**Assignment**. Once the line containing "Video frames at" is reached in the listing below, reproduce it and all later lines through the final one exactly, but omit any pictures.

**Information provided**.
* * * * *

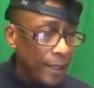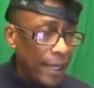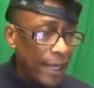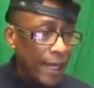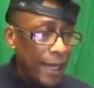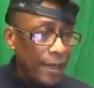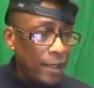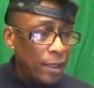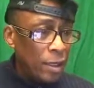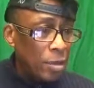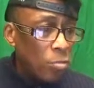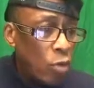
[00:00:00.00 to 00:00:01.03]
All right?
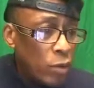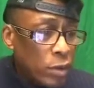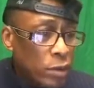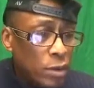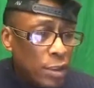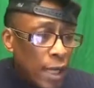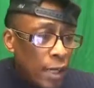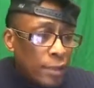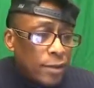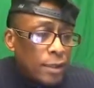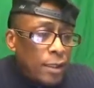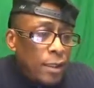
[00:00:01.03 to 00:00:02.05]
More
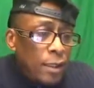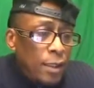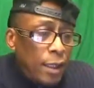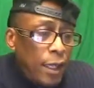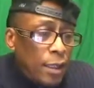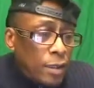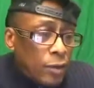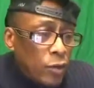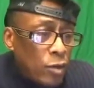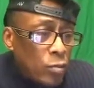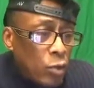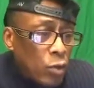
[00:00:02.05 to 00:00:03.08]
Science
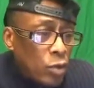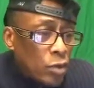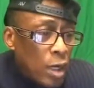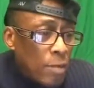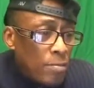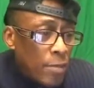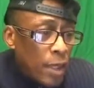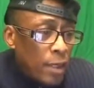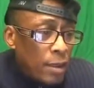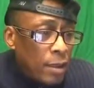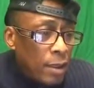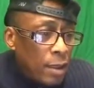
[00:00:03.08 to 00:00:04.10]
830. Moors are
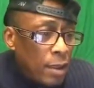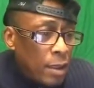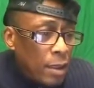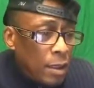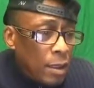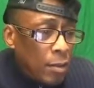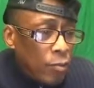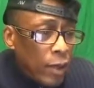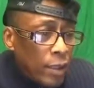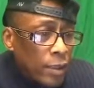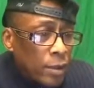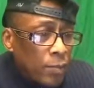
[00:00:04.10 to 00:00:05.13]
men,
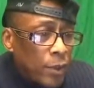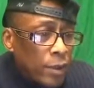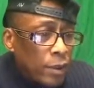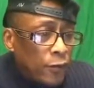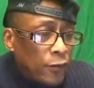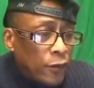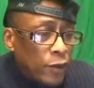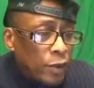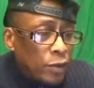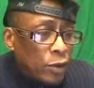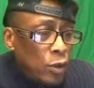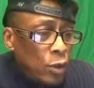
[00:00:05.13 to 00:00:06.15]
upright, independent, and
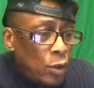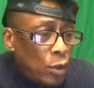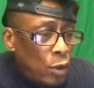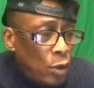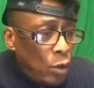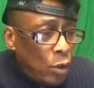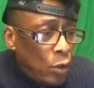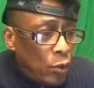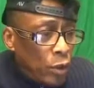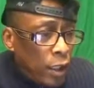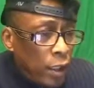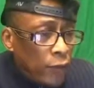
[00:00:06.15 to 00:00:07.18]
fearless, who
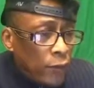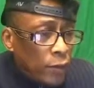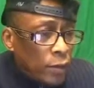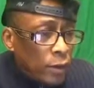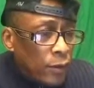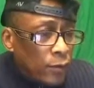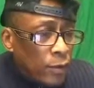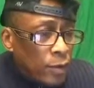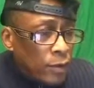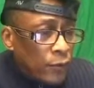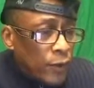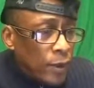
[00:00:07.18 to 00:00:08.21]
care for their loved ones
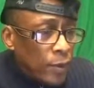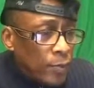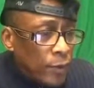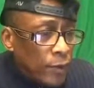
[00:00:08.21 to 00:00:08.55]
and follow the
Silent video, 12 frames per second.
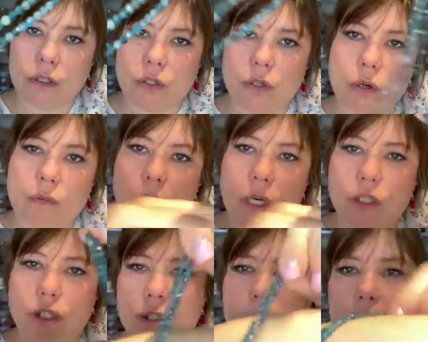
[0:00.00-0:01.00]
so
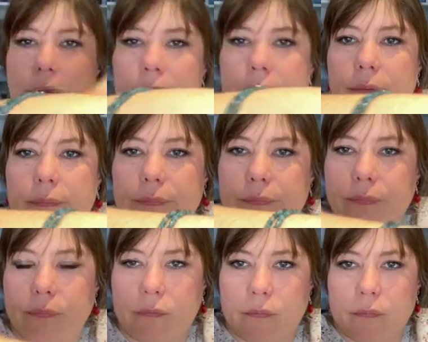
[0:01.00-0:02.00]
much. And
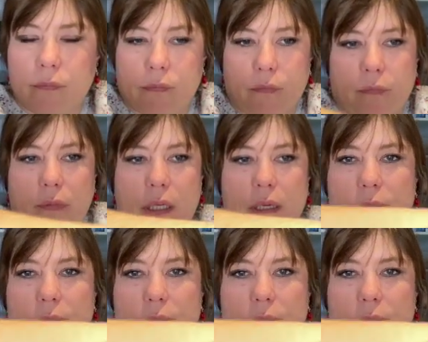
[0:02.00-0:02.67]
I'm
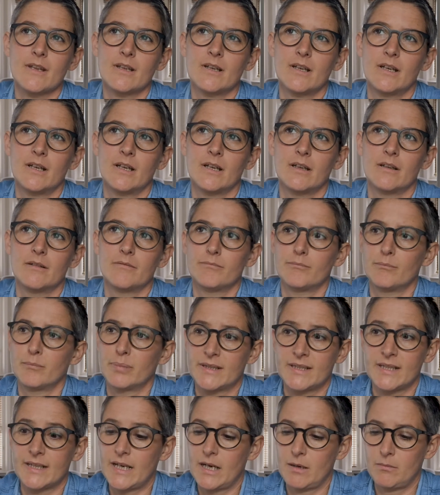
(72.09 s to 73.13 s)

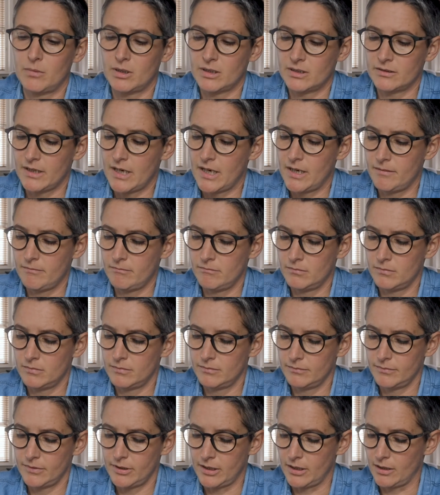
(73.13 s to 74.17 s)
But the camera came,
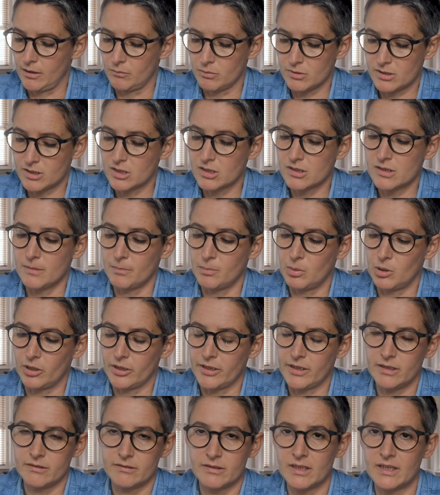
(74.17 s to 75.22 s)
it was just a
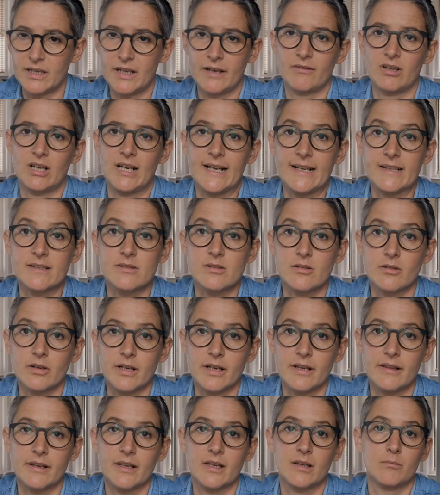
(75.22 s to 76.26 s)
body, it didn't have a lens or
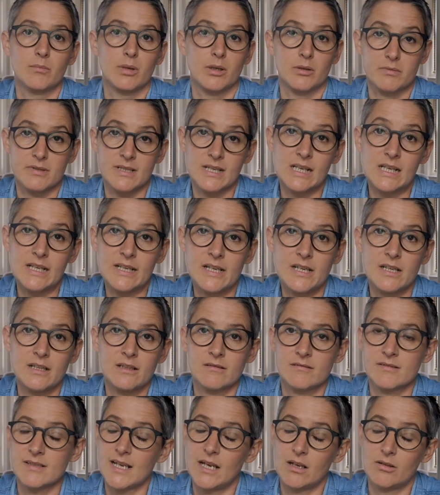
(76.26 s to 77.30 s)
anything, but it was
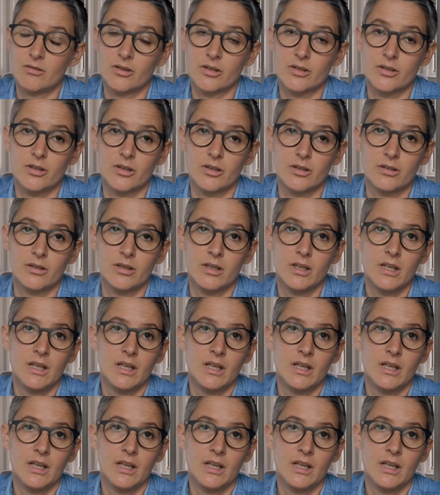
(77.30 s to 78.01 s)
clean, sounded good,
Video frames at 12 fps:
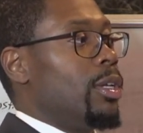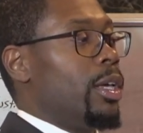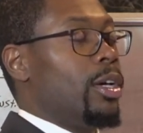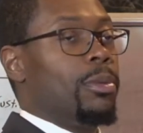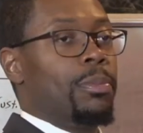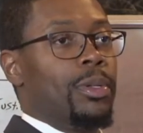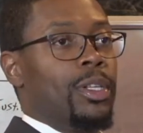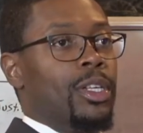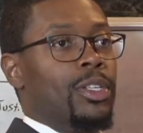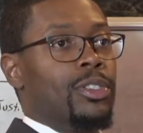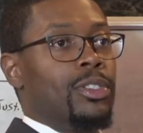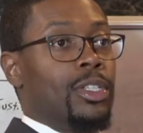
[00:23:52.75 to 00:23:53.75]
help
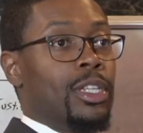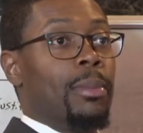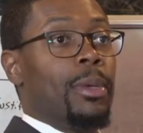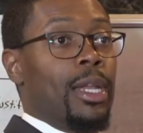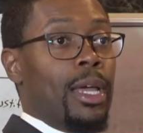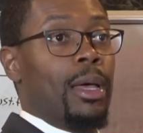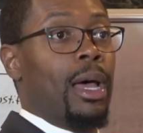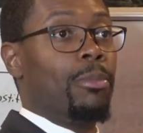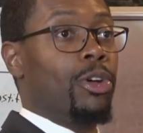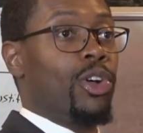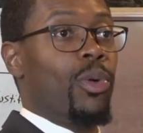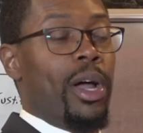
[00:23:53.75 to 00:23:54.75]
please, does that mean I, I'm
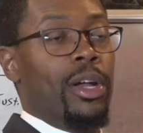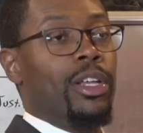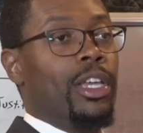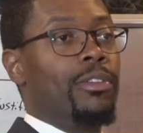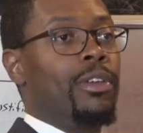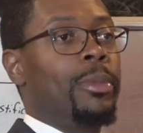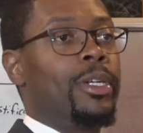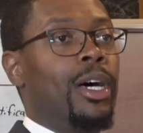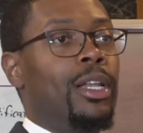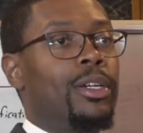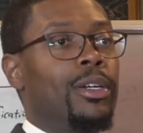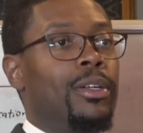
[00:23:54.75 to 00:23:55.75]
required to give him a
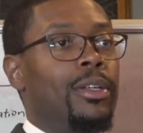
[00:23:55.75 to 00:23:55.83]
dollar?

* * * * *

**Answer space**.
Video frames at 12 fps:
[00:23:52.75 to 00:23:53.75]
help
[00:23:53.75 to 00:23:54.75]
please, does that mean I, I'm
[00:23:54.75 to 00:23:55.75]
required to give him a
[00:23:55.75 to 00:23:55.83]
dollar?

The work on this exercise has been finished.